EOS is a bit late to the copper party, as Trumpf, for example, already offers the TruPrint 500 for copper, which uses a green laser operating at the 515 nm wavelength. Additionally, other copper materials are available on various platforms. However, the transition from AMCM to EOS is a brilliant approach. No matter how unconventional the required machine, AMCM can create it. This strategy provides bleeding-edge users in space and other sectors with an easy option to get a custom printer suited to their specific material or application. AMCM, being more client-focused and versatile than the larger EOS, can meet and cater to clients’ needs more swiftly.

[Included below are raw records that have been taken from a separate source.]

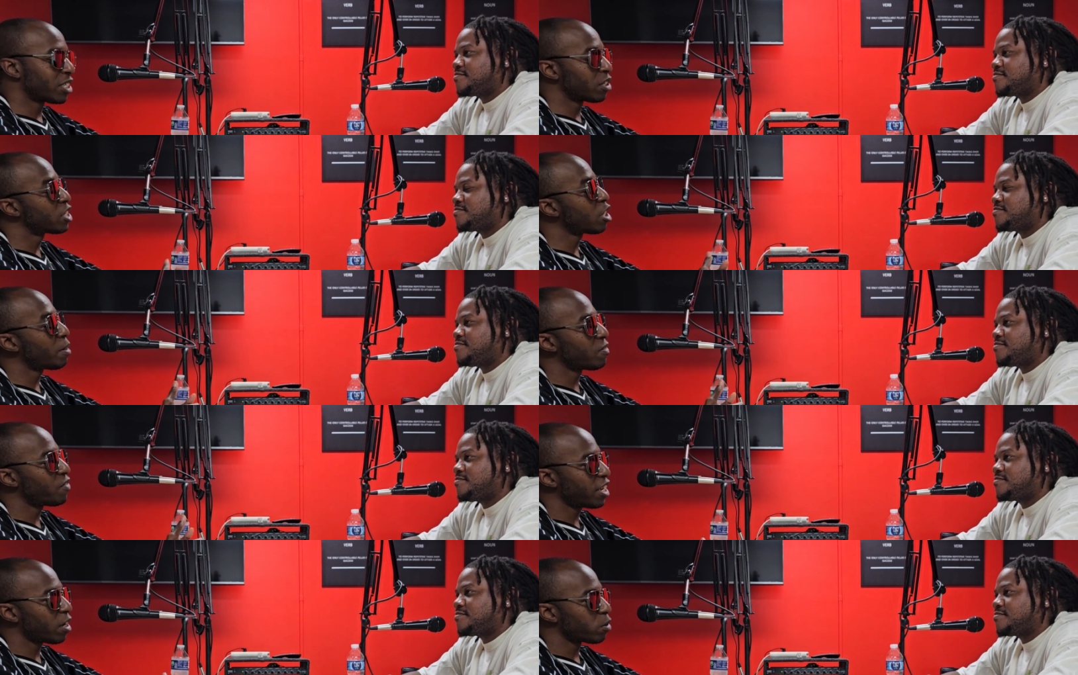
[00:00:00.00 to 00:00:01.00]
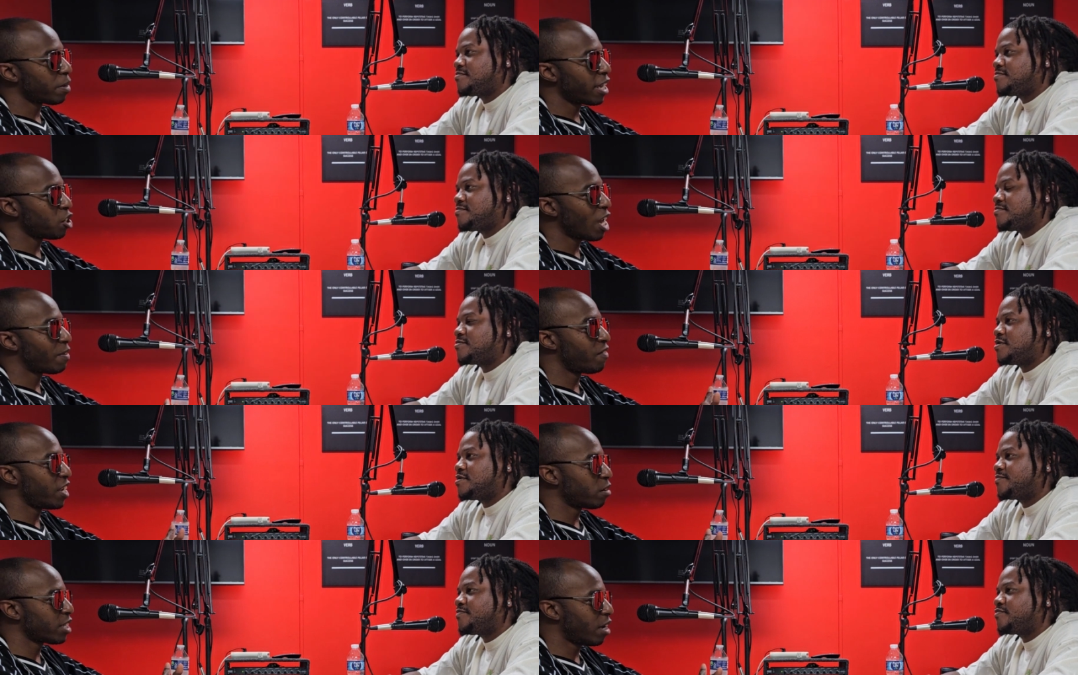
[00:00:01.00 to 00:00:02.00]
Speaker 1: So let's talk about some videos, man. Do you have okay. any
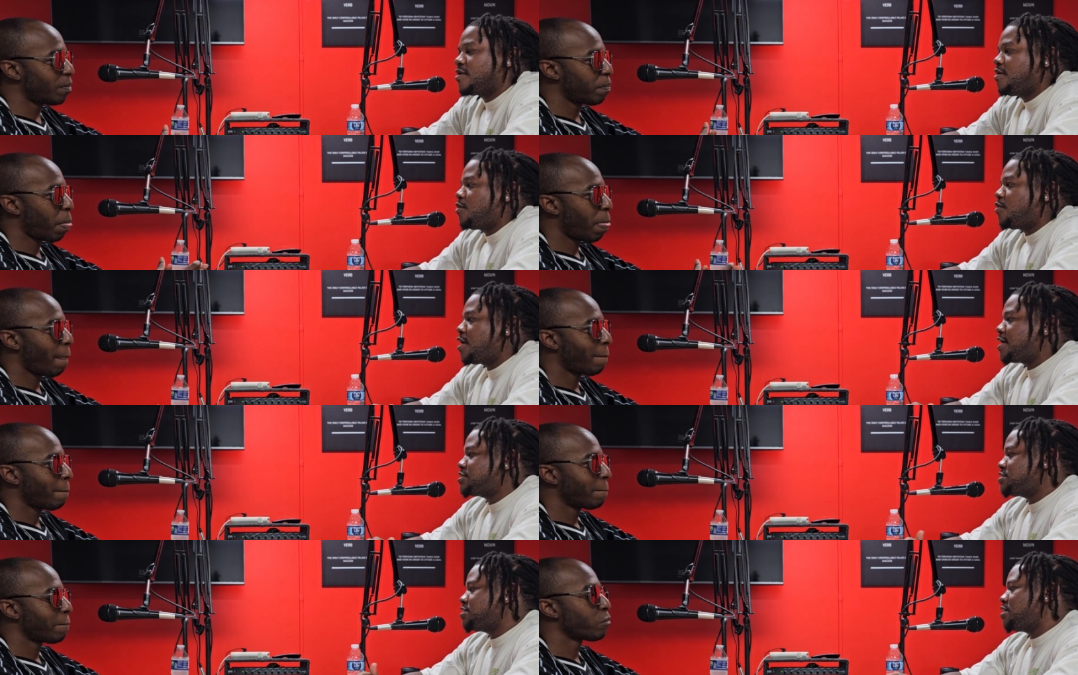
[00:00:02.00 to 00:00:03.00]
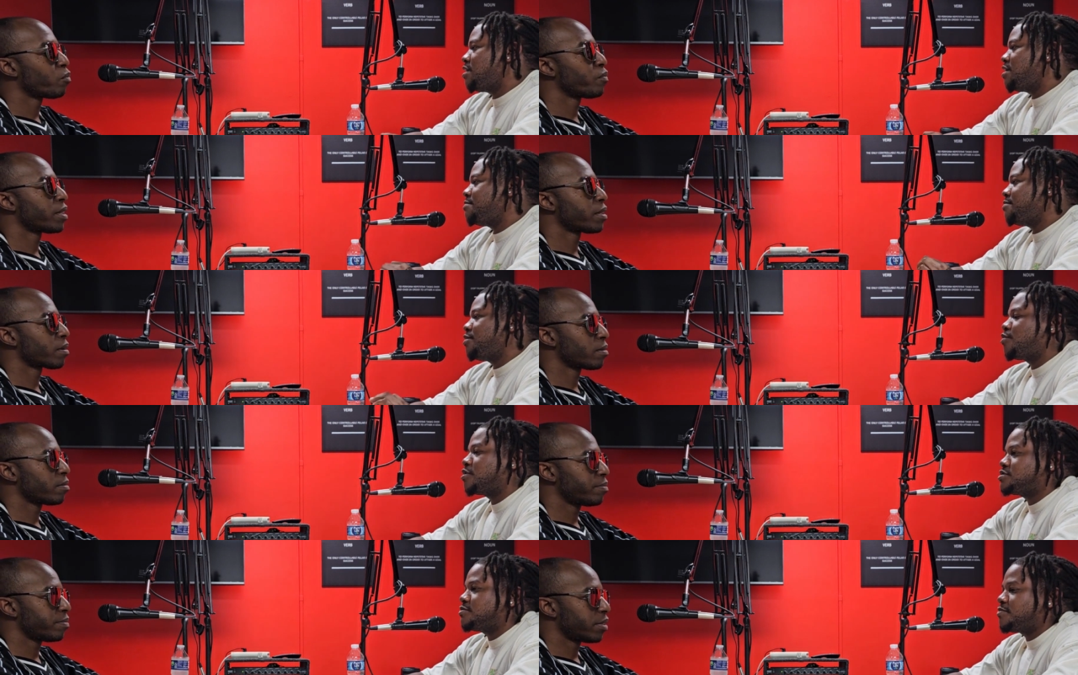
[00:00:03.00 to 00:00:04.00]
videos out? Well, actually, um, in the
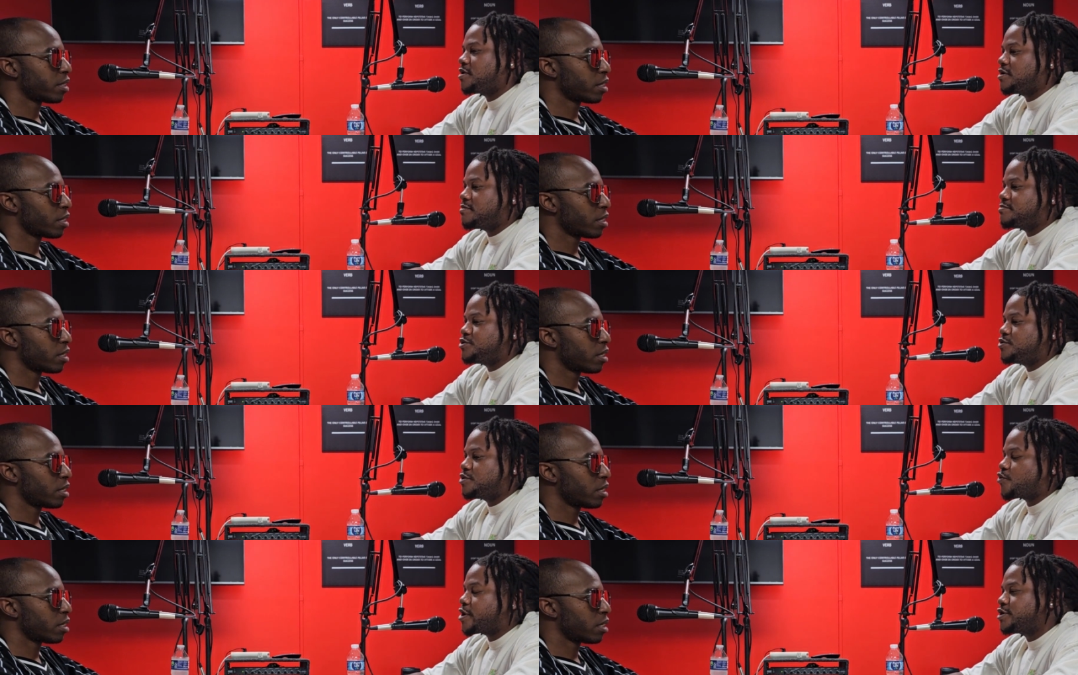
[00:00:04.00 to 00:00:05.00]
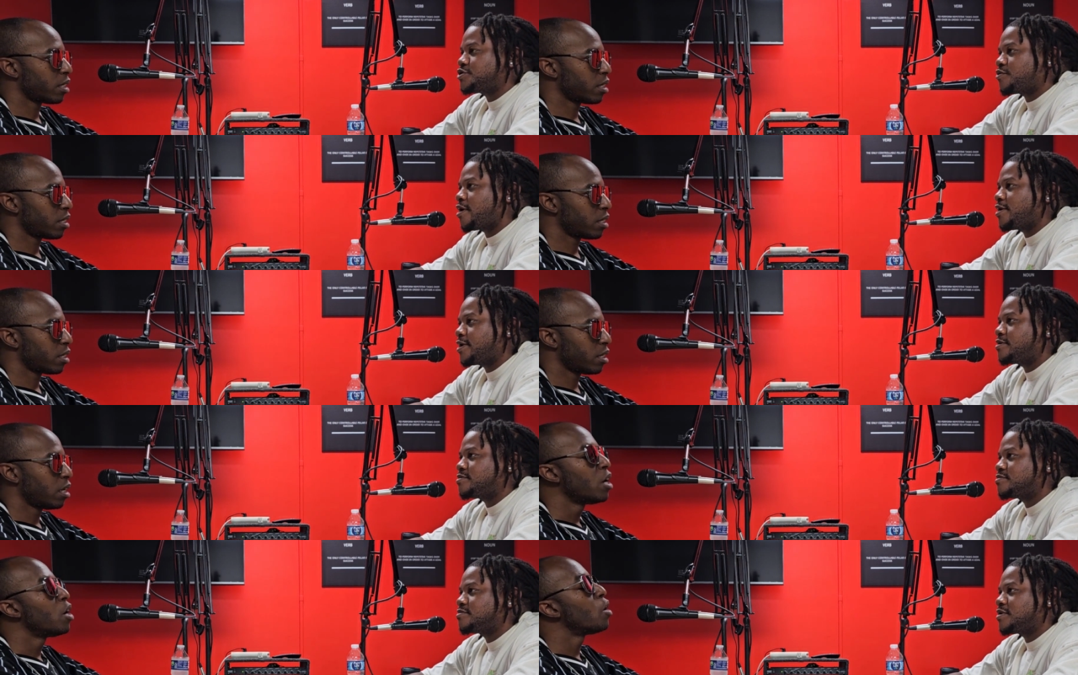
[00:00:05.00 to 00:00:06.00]
works of um, doing Ranger right now.
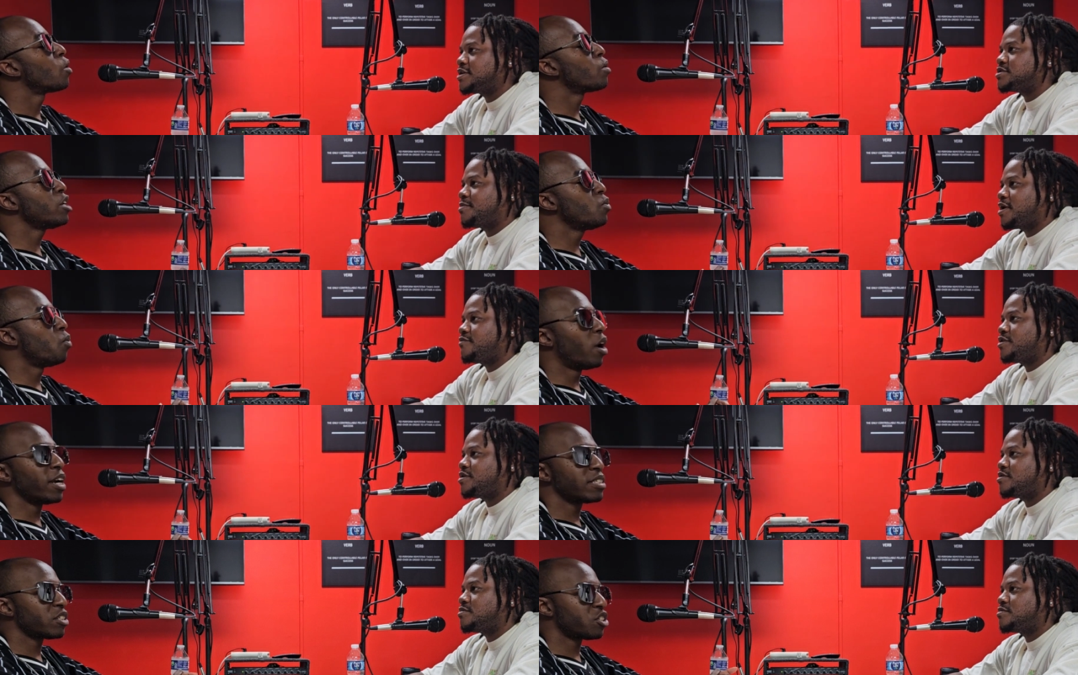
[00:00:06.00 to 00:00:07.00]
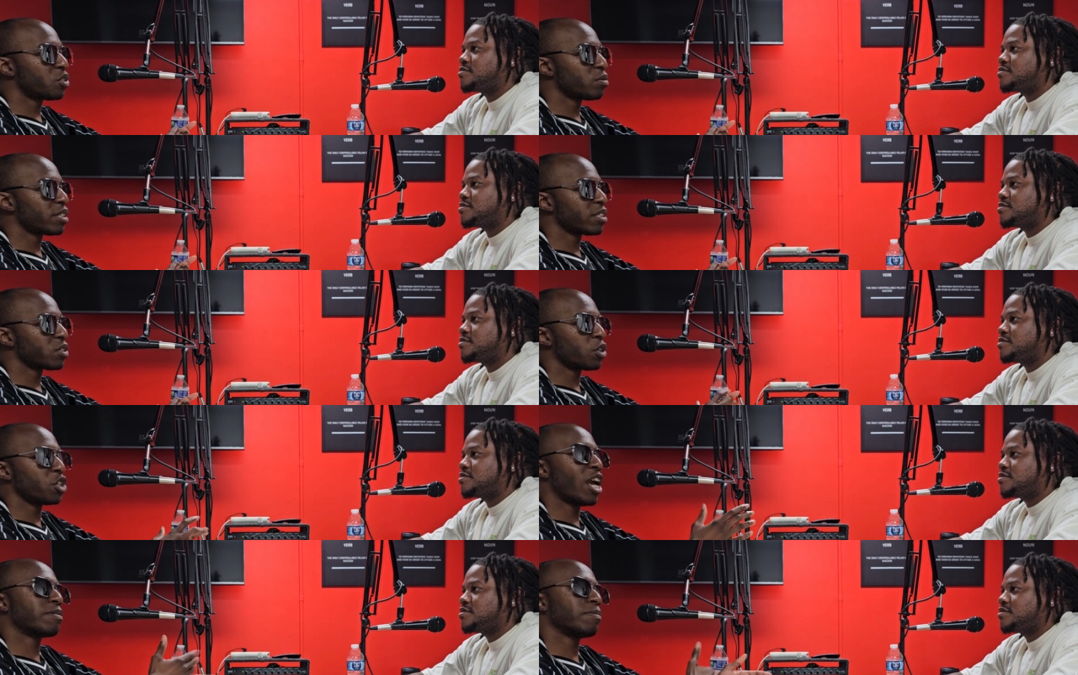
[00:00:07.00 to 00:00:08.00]
Speaker 2: Who do you want video. to shoot this? Or do
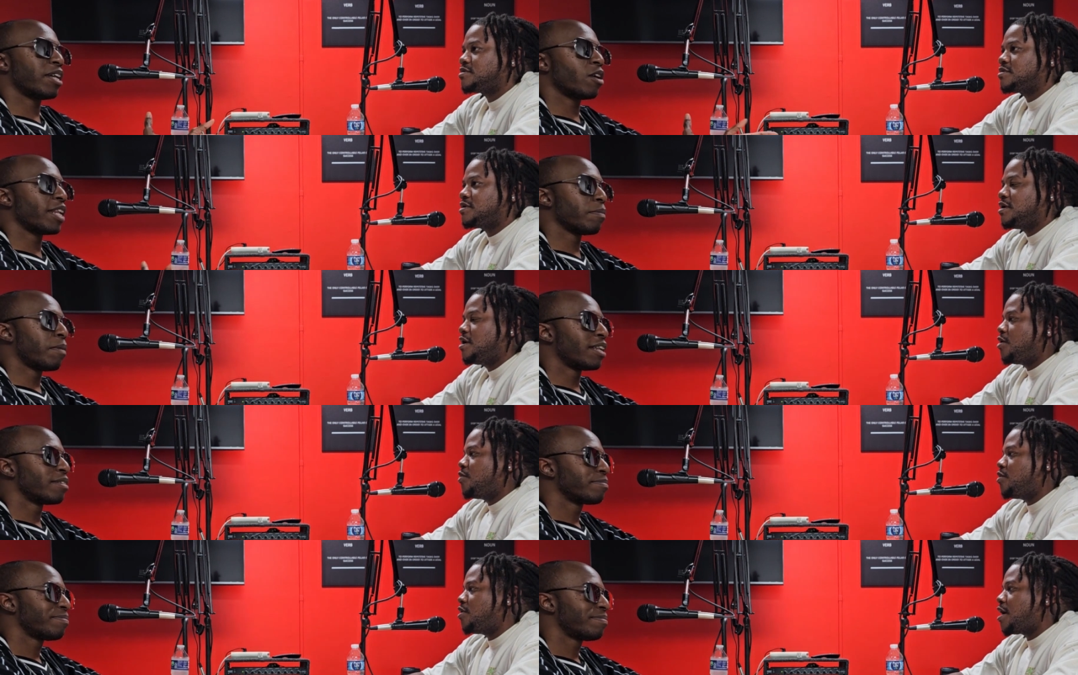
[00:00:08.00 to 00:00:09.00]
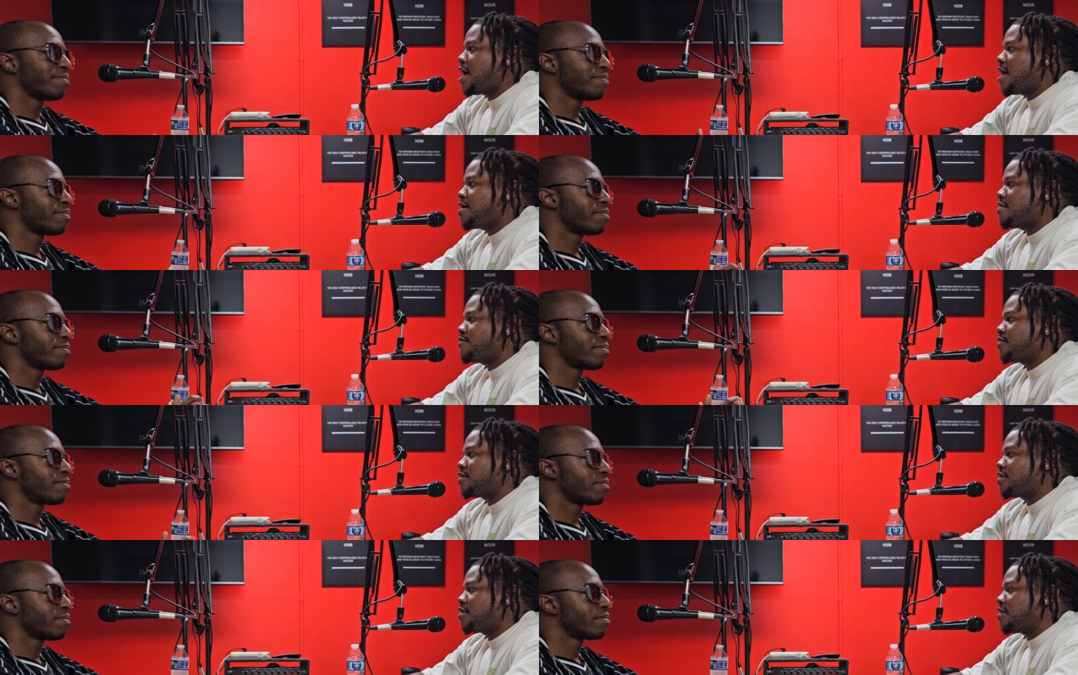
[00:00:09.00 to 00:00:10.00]
you have somebody already in mind?
Speaker 1: Well, I have
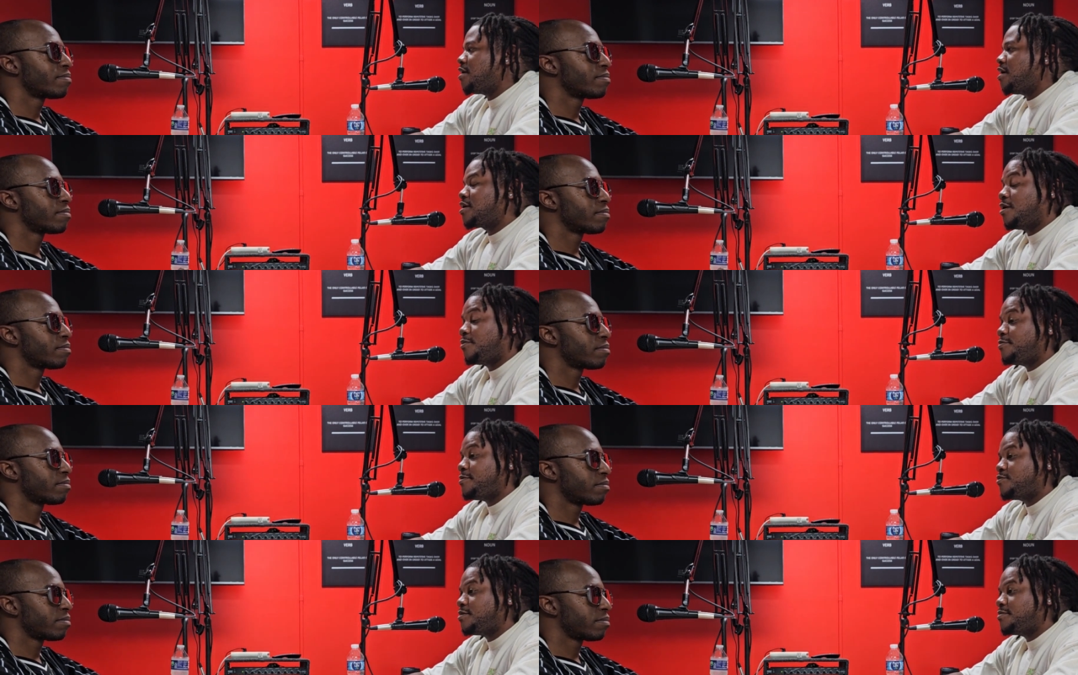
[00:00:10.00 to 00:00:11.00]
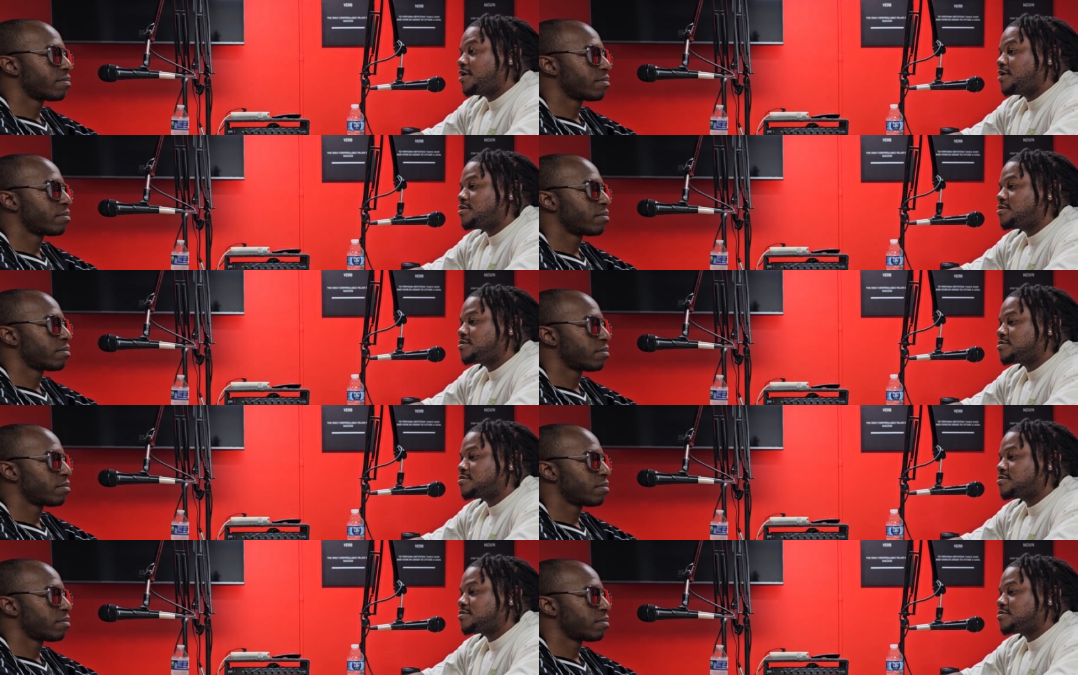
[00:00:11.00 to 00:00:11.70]
a couple people in mind.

This is, in and of itself, a great potential market for 3D printing. The additive manufacturing industry is transitioning from lab to fab, with more entities engaging in end-part manufacturing. Whereas an ideal prototyping machine would need to accommodate many materials and types of parts, in manufacturing, there is often a preference for an optimized machine tool designed to work with a single material. It’s common to print the same shape or the same family of shapes repeatedly. A machine tailored for one family of parts will be optimized for its purpose and the part family, making it significantly different from the more prototyping-oriented machines that are more commonplace today. Therefore, the approach of offering custom machines through AMCM and then serializing those that meet the needs of emerging customers is excellent. More companies should offer the same service. Some key applications, such as antennas or heat sinks, are likely to consume a disproportionate amount of machines in the coming years, highlighting this approach as a key differentiator for EOS.

“Our award-winning EOS M 290 is one of the most widely used metal AM machines in the world, and now the family is growing. Interestingly, the EOS M 290 1kW was developed by EOS’ AMCM group as part of its custom AM portfolio. The call to further commercialize this platform was exceptionally strong due to market demand, so now we are slip-streaming it into EOS’ broader portfolio,” said Monica Smith, EOS metal product line manager.

One company EOS references is inductor manufacturer GBZ Mannheim GmbH & Co.KG. Thomas Corell, Managing Director at GBZ Mannheim, stated:
“Additive manufacturing and the new one-kilowatt technology allow us to design and manufacture copper inductor applications that are more capable, durable and now produced in one piece with no soldering points. The core elements of inductor applications are now integrated in a single build, and the results are much higher optimization of the cooling channels, lower power consumption during the product lifecycle, and we are seeing great reproducibility on the production-side of things.”

Compared to brazing or other production methods, 3D printing can offer cost-effective production for components such as inductors, antennas, heat exchangers, and drive components. Less soldering equates to less manual labor, as well as a reduced chance of making expensive mistakes and generating less scrap. Further, design optimization could lead to higher performance than conventional methods. The excitement about inductors is well-founded, as antenna, heat exchangers, and drive components could also grow into significant applications. The M290 1 kW could turn out to be one of the most important machines of all.